Zach Beauchamp reviews three books on the question of why the contemporary Republican party got radicalized.
I think Matthew Continetti’s take is probably the most common one among elite Republicans, even though it’s basically absurd:
Continetti seems to condemn the Trump presidency in the book’s penultimate chapter, but his assessment is colored by the tendencies in conservatism he himself diagnosed. In Continetti’s view, the Trump presidency was not necessarily rotted from the core, but was a largely successful enterprise ruined almost single-handedly by the Capitol riot:
If Trump had followed the example of his predecessors and conceded power graciously and peacefully, he would have been remembered as a disruptive but consequential populist leader who, before the coronavirus pandemic, presided over an economic boom [and] reoriented America’s opinion of China… Instead, when historians write about the Trump era, they will do so through the lens of January 6.
This simply ignores that, far from being unexpected, Trump’s attempt to subvert democracy was something he had said over and over again he was going to do, and indeed is a necessary feature of his entire conspiratorial white supremacist frame.

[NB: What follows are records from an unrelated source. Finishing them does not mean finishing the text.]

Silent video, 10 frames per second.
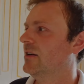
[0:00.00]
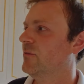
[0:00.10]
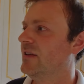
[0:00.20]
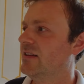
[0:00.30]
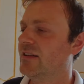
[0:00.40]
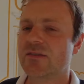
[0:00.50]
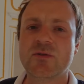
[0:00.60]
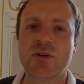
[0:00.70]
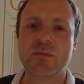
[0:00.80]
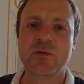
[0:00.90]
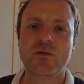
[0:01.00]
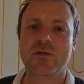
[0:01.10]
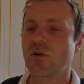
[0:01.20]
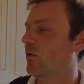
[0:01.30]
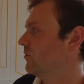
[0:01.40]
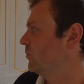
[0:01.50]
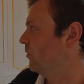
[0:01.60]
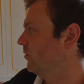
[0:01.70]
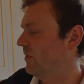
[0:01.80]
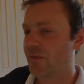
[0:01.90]
we needed to remove all the
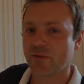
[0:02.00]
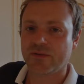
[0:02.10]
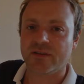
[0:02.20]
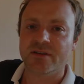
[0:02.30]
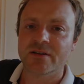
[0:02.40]
wallpapers.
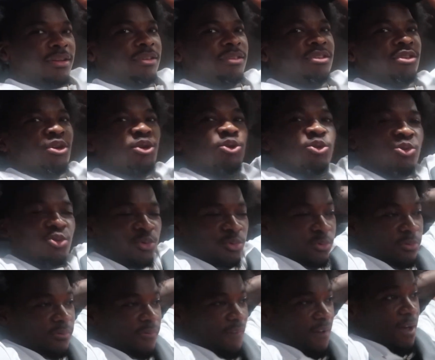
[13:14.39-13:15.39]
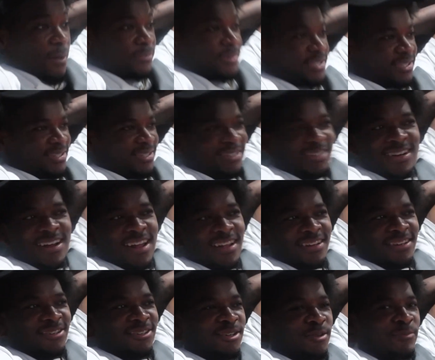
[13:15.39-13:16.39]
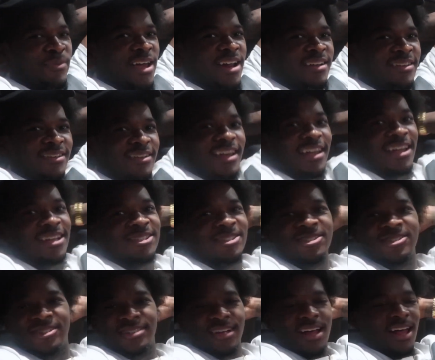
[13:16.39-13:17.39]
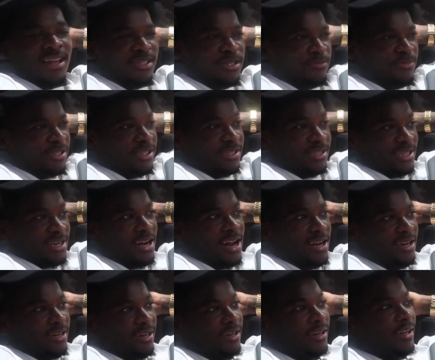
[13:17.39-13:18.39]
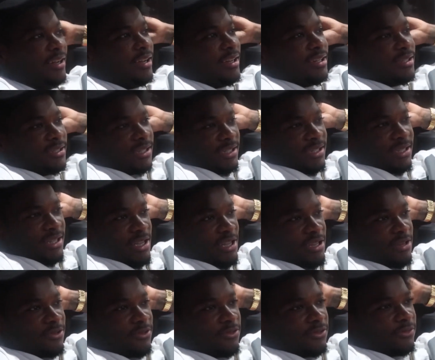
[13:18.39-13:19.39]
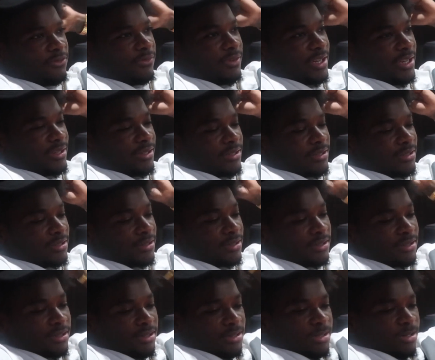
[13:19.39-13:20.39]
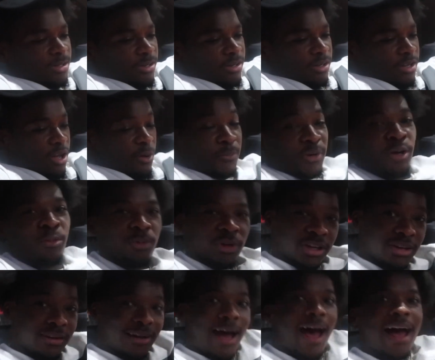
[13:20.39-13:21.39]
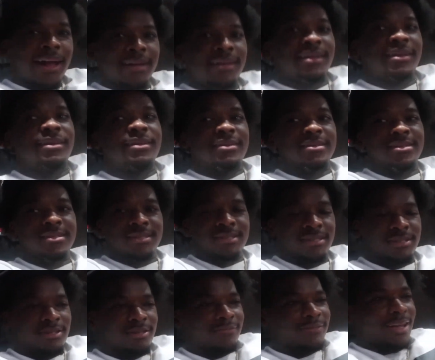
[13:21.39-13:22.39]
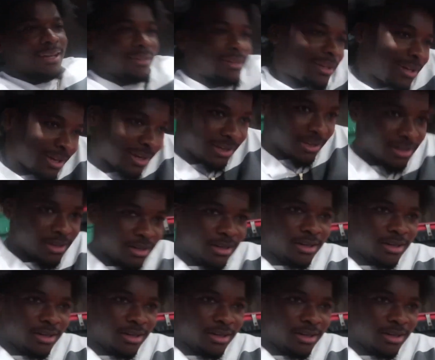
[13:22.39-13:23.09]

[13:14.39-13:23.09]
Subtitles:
Yo, I'm sitting out here on the patio. Like I told y'all, I just be sitting out here just thinking, reflecting, coming up with good ideas and stuff like that.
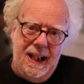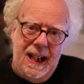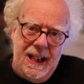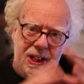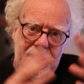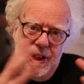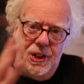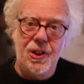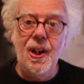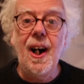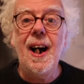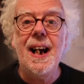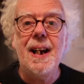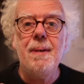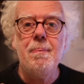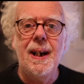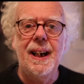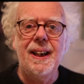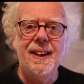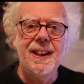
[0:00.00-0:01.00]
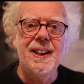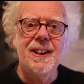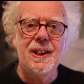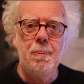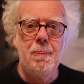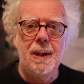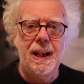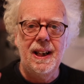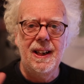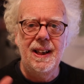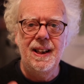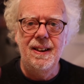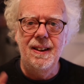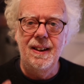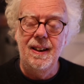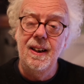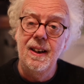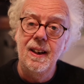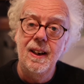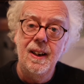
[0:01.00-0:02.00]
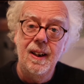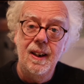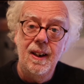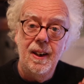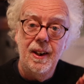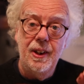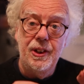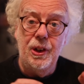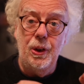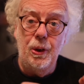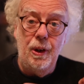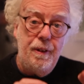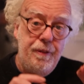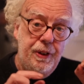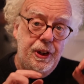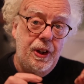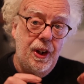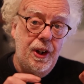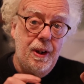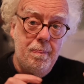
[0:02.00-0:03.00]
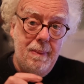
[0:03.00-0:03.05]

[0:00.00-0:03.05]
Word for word: Let's try and make this a bit clearer. So if you can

The whole idea of Trumpism without Trump is oxymoronic, because Trump himself is more symptom than cause. “Trumpism” is just shorthand for herrenvolk democracy American style, meaning white supremacy coupled with nationalist theocratic Christianity. That the plutocrats who have traditionally controlled the Republican party thought they could exploit what is in fact the central motivating forces for contemporary conservatism without having those forces eventually take control of the entire movement is a monument to delusion in the service of impure greed.